NOTE: This is a short article I wrote earlier this year for the NAMI newsletter but I don't think it was published.
NAMI members are like everyone else. We have our good days and our bad days. I don’t think we have more bad days than others, but I do think that our bad days may be more intense on average than most.
By Deborah Rose, Director of Educational Development
Coping with “bad days” has become an art form for me. Used to, coping for me was to get in the car and drive for hours aimlessly. The quiet of the drive relaxed me and I would fantasize about driving to exotic places and meeting interesting people and getting just any kind of job that would let me rent a room with a kitchenette.
And that worked for while. Then the day came that I came home from a quick trip to the store to find three police cars at my house. My son had blown a hole in the floor of the closet and called the police. He was twelve. The guns had been locked up and the ammunition had been hidden. My days of driving were ended and it was time for me to find a more practical solution.
I don’t know how this happened, but I did not find NAMI. NAMI found me. Shortly after the “hole ‘n the flo’” as we refer to that time in our house, I received a call from a woman and I had no idea who she was. She couldn’t tell me how she got my number. She only knew I had a child with a mental illness. I politely informed her I had a child with bipolar disorder, he was not mentally ill. (“Was I really that uneducated?”) She invited me to a group and my husband and I went. This was my introduction to “Visions for Tomorrow” in 1999.
I remember being fascinated that there were other parents who had stories that were identical to the ones we had. The information was about things I had never heard of and I remember thinking how simple this all seemed. Something the doctors had left me feeling that once was overwhelming and scary, now seemed to make sense and there was hope and treatment and my son would not grow up to be homeless and he could have a wonderful life.
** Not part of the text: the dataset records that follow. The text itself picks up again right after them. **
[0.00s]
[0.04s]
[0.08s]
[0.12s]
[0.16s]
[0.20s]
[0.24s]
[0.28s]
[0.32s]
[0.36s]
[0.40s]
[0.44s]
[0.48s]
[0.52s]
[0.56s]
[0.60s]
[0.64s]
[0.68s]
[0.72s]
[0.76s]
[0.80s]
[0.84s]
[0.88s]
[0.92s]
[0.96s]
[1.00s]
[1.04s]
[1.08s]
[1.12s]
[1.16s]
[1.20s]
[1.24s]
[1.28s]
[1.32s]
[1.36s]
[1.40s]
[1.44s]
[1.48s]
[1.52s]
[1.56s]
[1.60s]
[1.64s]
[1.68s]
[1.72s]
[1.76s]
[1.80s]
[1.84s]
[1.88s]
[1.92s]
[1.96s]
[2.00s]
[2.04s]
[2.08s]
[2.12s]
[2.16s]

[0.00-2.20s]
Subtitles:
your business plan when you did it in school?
Before these classes, I had been hopeless and desperate. After the first class I was hopeful, empowered and felt that the future could be promising again for my son and for our family.
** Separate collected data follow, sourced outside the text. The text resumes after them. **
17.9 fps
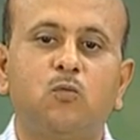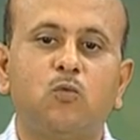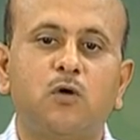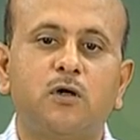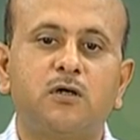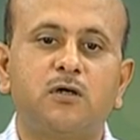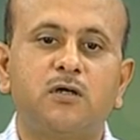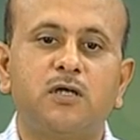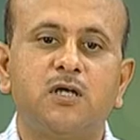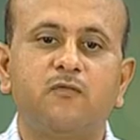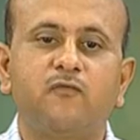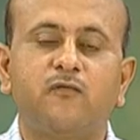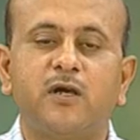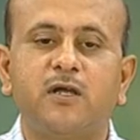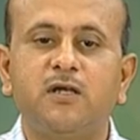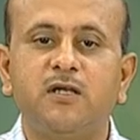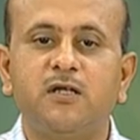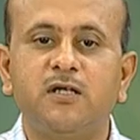water and
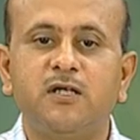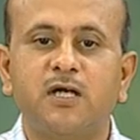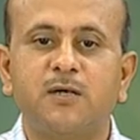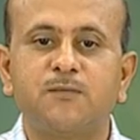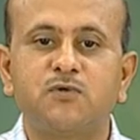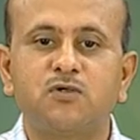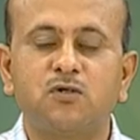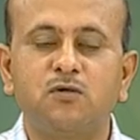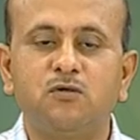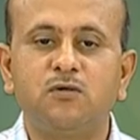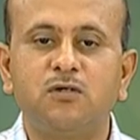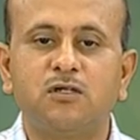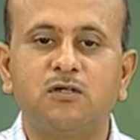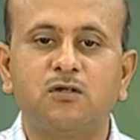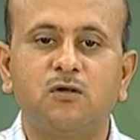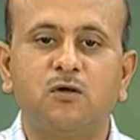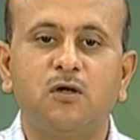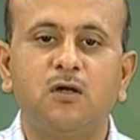finally absolute
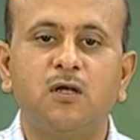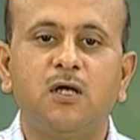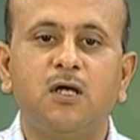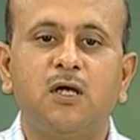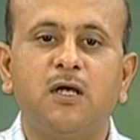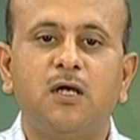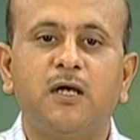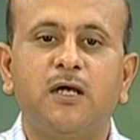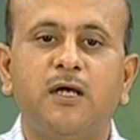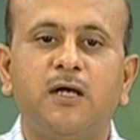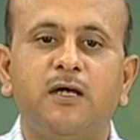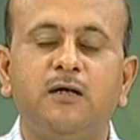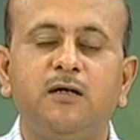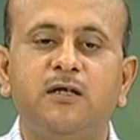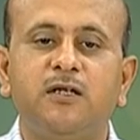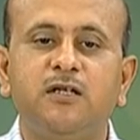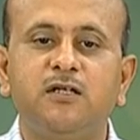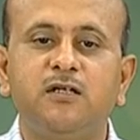ethanol
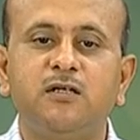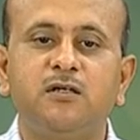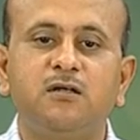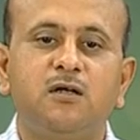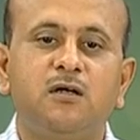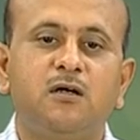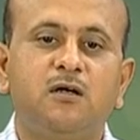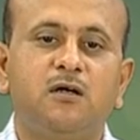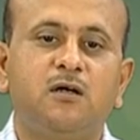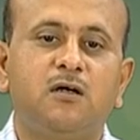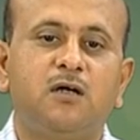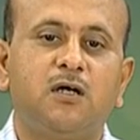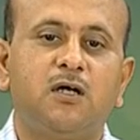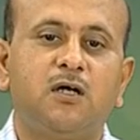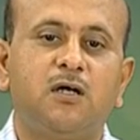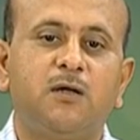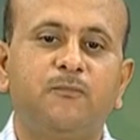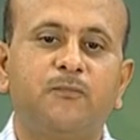and here
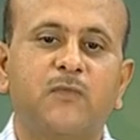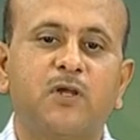uh,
A little education goes a long way to take away the darkness and Vision for Tomorrow classes have given me not a candle but a huge spotlight to show me the way.
NAMI provides a wealth of information and support and is many things to different people. My first experience with NAMI was about education. Knowledge is power. That is the motto for my own business. Through Visions for Tomorrow and education courses designed for all kinds of people, NAMI continues to empower individuals so that they can help themselves and help their loved ones.
NAMI education programs are free to families and individuals and there is a reason for that. How do you put a price tag on something so valuable? Bad days – yes I still have them. But I also have the knowledge on how to deal with them. It started when I learned about mental illness and how to help my loved ones. And I also learned how to help myself and it only took 12 little workshops. Visions for Tomorrow is aptly named as I have an idea of what the future can hold for me and my family.